Frequency Limitation- This is really one to watch. Today many carriers are really getting tricky with this one. In the past plans covered Preventive procedures one time every six months, or twice per calendar year. Now, some are covering twice per 12 consecutive months, plus 1 day. Nothing will frustrate a patient more than being scheduled too soon for their insurance to pay, especially when waiting one day or one week would have resulted in a benefit. Other services besides Preventive are subject to frequency limitations. For instance, there can be anywhere from a 5 to 10 year frequency limitation on replacement of prosthetics. Another area where frequencies often apply is periodontal services. Many plans cover scaling & root planning and/or osseous surgery once every 12 to 36 months.
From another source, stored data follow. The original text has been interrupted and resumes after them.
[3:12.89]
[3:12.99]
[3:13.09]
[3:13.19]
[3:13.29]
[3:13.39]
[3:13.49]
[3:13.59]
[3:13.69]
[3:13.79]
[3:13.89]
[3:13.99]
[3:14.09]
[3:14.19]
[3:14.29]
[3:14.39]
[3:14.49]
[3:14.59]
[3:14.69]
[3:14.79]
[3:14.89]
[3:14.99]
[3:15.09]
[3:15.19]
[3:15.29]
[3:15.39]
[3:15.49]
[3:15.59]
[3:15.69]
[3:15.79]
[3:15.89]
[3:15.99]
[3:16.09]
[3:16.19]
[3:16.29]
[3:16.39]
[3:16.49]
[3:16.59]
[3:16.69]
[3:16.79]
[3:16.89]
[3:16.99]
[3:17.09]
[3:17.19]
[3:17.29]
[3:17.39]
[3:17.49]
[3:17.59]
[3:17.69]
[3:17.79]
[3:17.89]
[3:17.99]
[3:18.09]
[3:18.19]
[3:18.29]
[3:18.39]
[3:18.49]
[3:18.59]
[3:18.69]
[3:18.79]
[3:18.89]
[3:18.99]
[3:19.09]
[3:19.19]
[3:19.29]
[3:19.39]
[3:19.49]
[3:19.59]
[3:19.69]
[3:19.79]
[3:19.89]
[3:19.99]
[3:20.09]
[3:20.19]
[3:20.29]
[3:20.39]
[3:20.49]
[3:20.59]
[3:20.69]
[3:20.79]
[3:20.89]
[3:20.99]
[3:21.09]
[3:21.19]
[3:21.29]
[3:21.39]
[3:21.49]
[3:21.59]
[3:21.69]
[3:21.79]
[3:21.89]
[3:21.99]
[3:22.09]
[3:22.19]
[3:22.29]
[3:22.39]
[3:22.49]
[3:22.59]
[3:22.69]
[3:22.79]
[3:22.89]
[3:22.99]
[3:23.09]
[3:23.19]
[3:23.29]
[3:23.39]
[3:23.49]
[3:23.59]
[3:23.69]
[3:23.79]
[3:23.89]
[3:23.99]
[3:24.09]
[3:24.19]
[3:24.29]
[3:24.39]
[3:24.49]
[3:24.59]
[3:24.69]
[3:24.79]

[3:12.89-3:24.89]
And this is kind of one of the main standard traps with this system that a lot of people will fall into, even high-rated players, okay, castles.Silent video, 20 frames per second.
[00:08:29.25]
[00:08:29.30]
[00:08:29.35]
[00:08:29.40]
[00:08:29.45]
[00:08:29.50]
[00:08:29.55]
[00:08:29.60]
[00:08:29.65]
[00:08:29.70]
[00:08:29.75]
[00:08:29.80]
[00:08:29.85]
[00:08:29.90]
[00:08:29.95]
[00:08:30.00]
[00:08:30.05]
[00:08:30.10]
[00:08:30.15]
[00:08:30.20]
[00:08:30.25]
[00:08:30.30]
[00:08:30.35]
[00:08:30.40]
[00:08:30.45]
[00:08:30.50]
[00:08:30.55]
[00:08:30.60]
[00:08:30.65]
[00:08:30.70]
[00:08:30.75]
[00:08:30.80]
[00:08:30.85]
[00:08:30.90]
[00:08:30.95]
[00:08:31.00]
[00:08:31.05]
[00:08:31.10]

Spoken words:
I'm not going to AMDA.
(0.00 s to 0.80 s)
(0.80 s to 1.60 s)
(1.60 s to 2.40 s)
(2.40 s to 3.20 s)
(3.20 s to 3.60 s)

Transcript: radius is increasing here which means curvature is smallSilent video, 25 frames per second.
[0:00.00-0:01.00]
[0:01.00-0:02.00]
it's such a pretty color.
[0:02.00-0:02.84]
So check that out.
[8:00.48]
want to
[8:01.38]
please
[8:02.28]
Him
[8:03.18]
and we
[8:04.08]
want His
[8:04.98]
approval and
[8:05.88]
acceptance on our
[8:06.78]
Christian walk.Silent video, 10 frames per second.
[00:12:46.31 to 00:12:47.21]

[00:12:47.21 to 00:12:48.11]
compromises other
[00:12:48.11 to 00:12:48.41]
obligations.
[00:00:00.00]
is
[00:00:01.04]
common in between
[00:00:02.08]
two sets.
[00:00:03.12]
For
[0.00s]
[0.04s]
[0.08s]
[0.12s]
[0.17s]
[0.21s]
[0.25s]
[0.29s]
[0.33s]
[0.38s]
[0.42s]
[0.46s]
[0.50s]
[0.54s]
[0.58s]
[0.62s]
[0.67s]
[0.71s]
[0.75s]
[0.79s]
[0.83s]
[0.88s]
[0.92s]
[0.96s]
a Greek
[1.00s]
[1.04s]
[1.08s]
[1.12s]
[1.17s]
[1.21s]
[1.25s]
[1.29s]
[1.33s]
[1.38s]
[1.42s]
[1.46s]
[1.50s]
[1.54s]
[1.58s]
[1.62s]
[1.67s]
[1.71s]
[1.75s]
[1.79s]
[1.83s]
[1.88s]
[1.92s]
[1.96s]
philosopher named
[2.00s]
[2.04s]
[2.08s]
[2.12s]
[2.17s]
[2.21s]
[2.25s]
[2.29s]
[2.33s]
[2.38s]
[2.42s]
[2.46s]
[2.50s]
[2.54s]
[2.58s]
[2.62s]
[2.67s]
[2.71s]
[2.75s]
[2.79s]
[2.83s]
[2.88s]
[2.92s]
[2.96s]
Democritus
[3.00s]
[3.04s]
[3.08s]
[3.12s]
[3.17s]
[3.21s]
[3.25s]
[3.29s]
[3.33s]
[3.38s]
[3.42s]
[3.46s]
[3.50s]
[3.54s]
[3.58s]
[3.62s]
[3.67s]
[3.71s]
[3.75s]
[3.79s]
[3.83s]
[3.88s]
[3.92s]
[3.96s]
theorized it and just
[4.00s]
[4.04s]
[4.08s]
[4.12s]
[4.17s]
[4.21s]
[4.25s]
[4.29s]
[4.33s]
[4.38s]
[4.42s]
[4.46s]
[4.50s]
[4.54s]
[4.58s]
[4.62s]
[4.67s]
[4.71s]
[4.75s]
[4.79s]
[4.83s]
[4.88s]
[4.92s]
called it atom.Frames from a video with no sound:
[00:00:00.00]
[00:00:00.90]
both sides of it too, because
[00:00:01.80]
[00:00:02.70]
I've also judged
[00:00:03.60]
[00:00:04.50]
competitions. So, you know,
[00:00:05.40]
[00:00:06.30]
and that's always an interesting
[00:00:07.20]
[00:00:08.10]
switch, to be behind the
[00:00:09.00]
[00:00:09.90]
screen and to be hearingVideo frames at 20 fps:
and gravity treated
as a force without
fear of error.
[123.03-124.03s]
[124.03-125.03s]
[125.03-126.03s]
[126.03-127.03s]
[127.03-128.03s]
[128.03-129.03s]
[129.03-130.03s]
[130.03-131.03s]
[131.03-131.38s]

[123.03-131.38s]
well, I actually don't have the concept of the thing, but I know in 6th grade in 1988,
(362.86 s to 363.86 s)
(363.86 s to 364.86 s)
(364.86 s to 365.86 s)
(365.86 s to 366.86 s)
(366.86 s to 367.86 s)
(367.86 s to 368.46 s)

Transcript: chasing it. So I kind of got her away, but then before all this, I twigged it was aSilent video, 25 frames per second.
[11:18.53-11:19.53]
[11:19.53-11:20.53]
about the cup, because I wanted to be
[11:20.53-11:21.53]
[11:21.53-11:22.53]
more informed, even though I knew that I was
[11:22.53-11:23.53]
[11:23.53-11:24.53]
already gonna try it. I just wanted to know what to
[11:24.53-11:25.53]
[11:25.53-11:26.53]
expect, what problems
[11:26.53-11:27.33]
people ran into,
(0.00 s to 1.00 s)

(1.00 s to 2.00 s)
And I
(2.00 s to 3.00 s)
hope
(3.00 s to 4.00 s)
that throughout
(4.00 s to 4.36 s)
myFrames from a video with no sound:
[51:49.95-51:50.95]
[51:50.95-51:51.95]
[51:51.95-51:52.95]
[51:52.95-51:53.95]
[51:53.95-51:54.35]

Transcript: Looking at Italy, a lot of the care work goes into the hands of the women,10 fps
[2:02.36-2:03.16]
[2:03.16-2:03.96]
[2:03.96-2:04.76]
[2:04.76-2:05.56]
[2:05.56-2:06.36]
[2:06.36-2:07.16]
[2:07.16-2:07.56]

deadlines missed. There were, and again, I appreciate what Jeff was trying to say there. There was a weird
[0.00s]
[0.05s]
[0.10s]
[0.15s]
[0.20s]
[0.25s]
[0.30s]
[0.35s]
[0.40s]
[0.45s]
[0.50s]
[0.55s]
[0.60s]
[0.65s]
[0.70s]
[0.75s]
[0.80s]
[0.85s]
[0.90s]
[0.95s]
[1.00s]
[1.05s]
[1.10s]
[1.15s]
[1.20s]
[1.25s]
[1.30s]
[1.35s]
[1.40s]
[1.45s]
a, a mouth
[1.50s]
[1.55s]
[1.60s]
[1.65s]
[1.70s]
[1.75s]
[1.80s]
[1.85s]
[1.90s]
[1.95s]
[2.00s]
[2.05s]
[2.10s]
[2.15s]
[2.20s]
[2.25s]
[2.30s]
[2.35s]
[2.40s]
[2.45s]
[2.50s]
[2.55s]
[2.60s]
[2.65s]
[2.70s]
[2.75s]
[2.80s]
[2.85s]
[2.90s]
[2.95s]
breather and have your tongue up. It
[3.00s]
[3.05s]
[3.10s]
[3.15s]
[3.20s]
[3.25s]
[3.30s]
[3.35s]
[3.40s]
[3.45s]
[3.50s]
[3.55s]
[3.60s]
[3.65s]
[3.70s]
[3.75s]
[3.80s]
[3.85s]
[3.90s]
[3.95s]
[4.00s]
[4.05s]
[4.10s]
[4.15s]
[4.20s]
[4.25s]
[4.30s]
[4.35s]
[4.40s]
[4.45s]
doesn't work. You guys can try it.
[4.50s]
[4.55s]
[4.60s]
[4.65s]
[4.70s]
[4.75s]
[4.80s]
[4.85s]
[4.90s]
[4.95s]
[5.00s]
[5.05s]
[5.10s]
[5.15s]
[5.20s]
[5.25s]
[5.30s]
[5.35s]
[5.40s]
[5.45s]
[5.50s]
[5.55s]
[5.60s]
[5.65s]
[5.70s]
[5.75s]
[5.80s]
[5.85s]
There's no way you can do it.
Maximum Benefits- Each plan has an exact dollar limit to be paid per patient per benefit year. Benefit years can run on the calendar year, or a fiscal year, determined by the employer. If the plan runs on a calendar year that would of course be January 1 through December 31. But if the plan runs on a fiscal year, the dates will vary. This is why it is so important for you to confirm benefits with each plan. Let’s say the plan runs June 1 through May 31 each year, and it is now November 15th. You tell the patient his benefits have maxed out, & he decides to resume treatment January 1st, thinking his plan runs on the calendar year. When the patient resumes treatment in January, you will receive an explanation of benefits saying “plan maximum exhausted”. Needless to say, that patient won’t be happy, nor will the Doctor.
Even though it is the patient’s insurance, if we are going to accept assignment of benefits, we must be aware of important facts such as what dates the plan year runs on. It is necessary for survival!
Waiting Periods- Another biggie! There are often waiting periods before benefits will be paid for certain procedures. This can vary, depending on the plan, from 6 to 24 months. So, if that is the case, and you perform services that are subject to a waiting period, you will not get paid! Again, being familiar with each patient’s plan is the key.
Non - Duplication of Benefits- This means that if the patient’s secondary plan has this provision, they will not pay out any more than if they were the only plan the patient has. This is a very gray area in dental insurance. Insurance carriers have many different names for the way they calculate secondary benefits. My suggestion is to let the patient know you do not accept assignment on secondary benefits, but you will be happy to file the claim to reimburse them directly, once the primary has paid. That way, you are not trying to second - guess what the secondary carrier will do. This is the best way I have found to handle primary/secondary coverage. Of course, this is up to the Doctor and/or Office Manager, as to how your practice will handle.
Dental insurance is a complex, challenging subject. I decided many years ago, not to get mad, but to get with the program! I promise you, it can be mastered. It is ever changing, but it will keep your life at work interesting. And as you become more familiar with it, it will become less stressful. The best part is you can make a difference, for your patient, and your practice.